The Irish property market is still in dire straits, and the government set up the National Asset Management Agency (NAMA) 18 months ago to acquire risky assets, and to look at new ways of attracting buyers back into the market.
Ireland received an €85 billion European Union bailout last year, necessitated by the boom and subsequent bust of the real estate market. Property prices are now 40% lower than in 2007, and the price of residential homes decreased by 12.2% year-on-year to April.
Mortgage lending has fallen by around 95% since 2007. The Irish Banking Federation said the number of new mortgages granted during the first quarter of 2011 declined 53% from a year earlier. Tom Dunne, lecturer at the School of Real Estate and Construction Economics at Dublin Institute of Technology says "The market needs a kick start; NAMA might be able to provide that."
The NAMA issued a statement in May saying it was talking to banks about how to attract more real estate buyers "NAMA may sell homes at a discount, providing the value of the property falls further in the years after the deal," said spokesman for the agency Ray Gordon. Many buyers are afraid of falling into negative equity, with home prices continuing to fall.

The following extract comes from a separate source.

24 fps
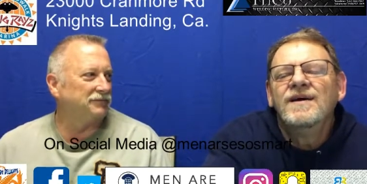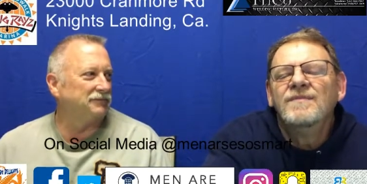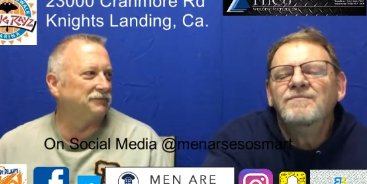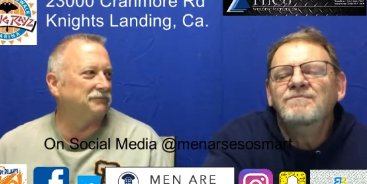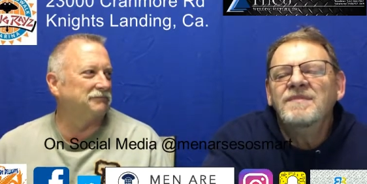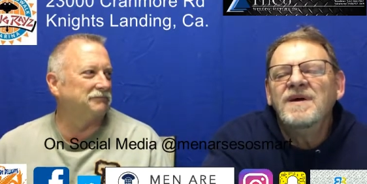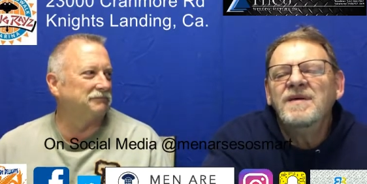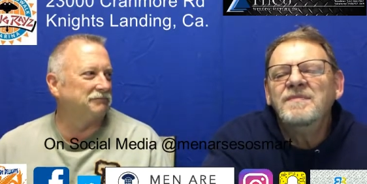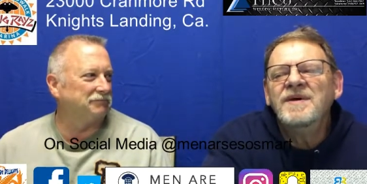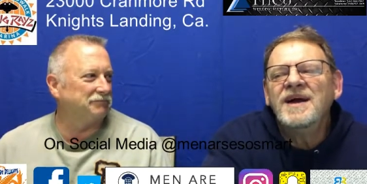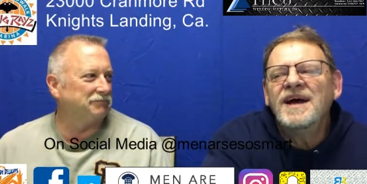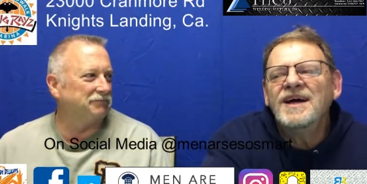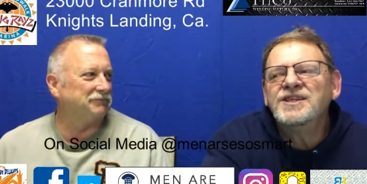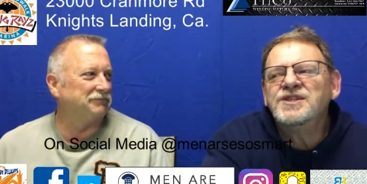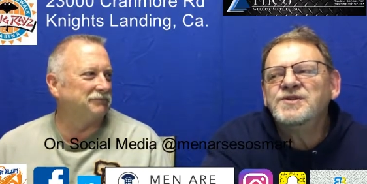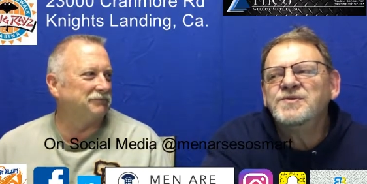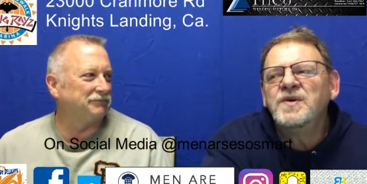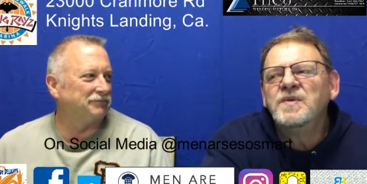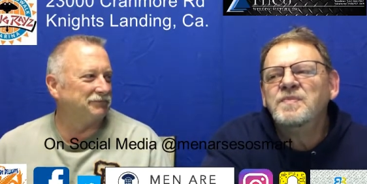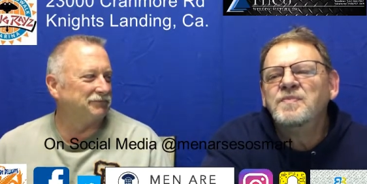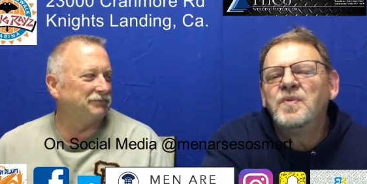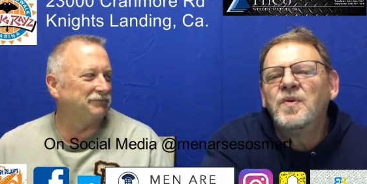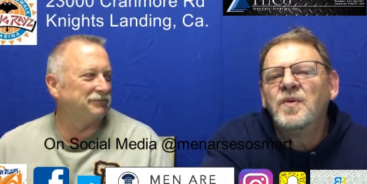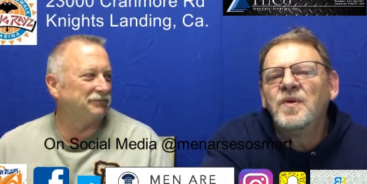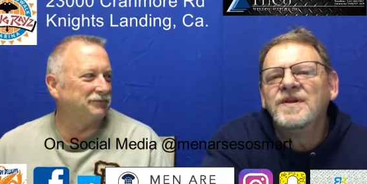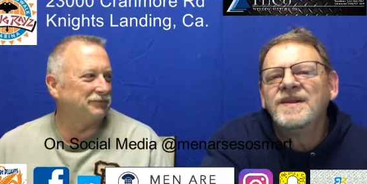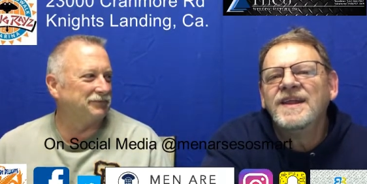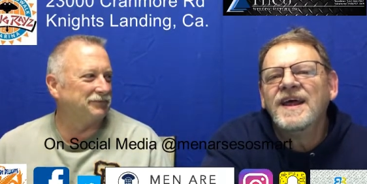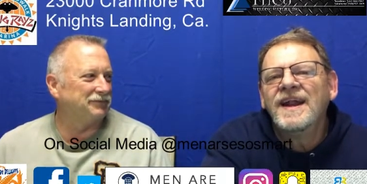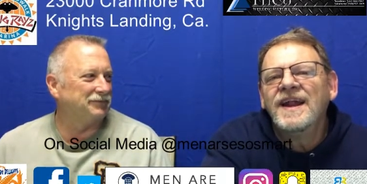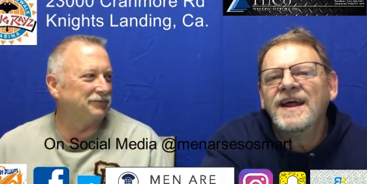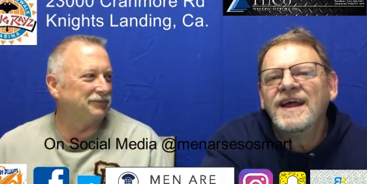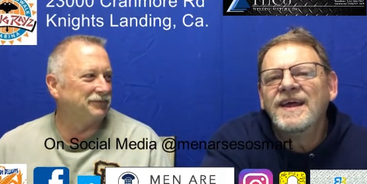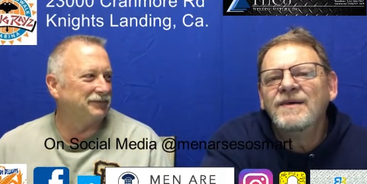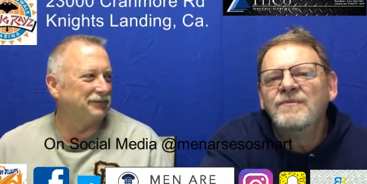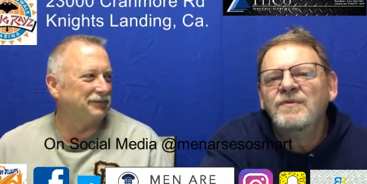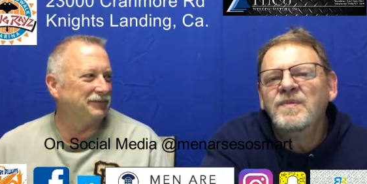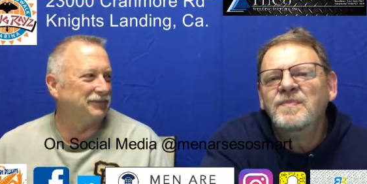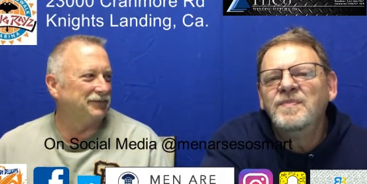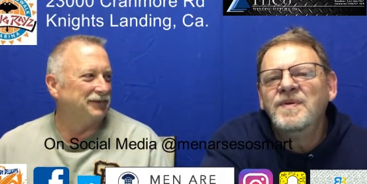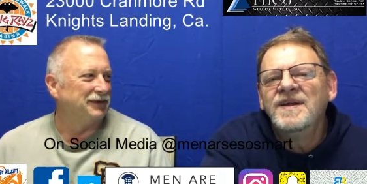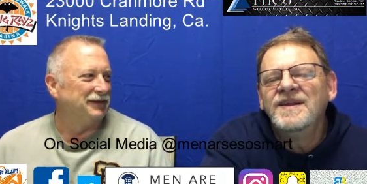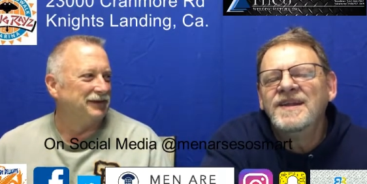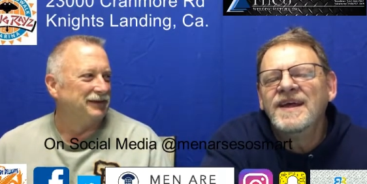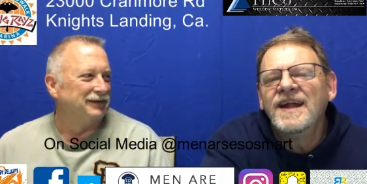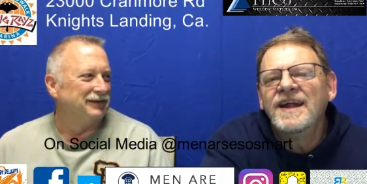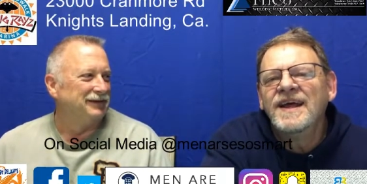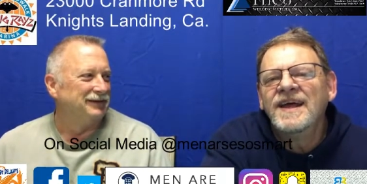Speaker 1: Maybe I should report that.
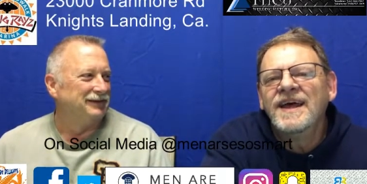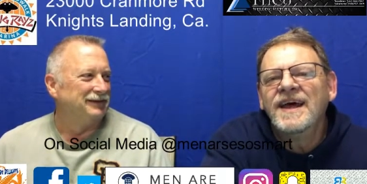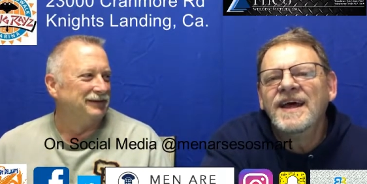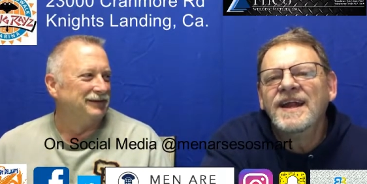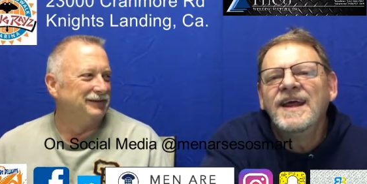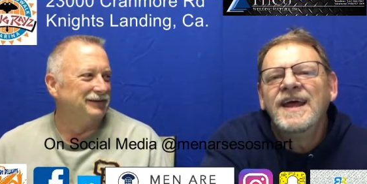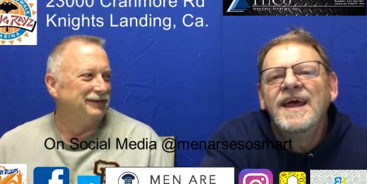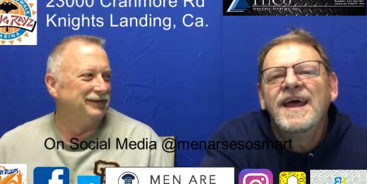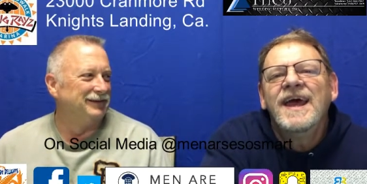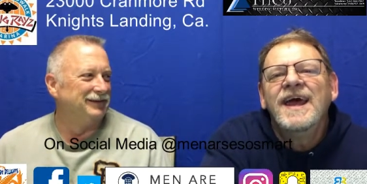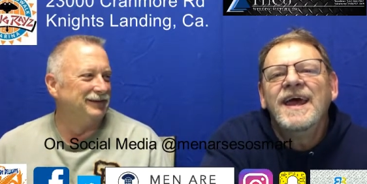Repeat that again.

One option being considered is for NAMA to ask buyers for 80% of the purchase price, and for the remaining 20% only to be collected if the market value remains the same, or if it increases by a certain percentage. If the value falls then the purchaser would be liable for only part of the outstanding amount, or possibly nothing at all.
NAMA now controls loans once worth €70 billion, bought for an average discount of around 58%, and has around €1.2 billion in cash. It now needs to raise more cash and have property occupied, while international investors need more reassurance that the market has bottomed out.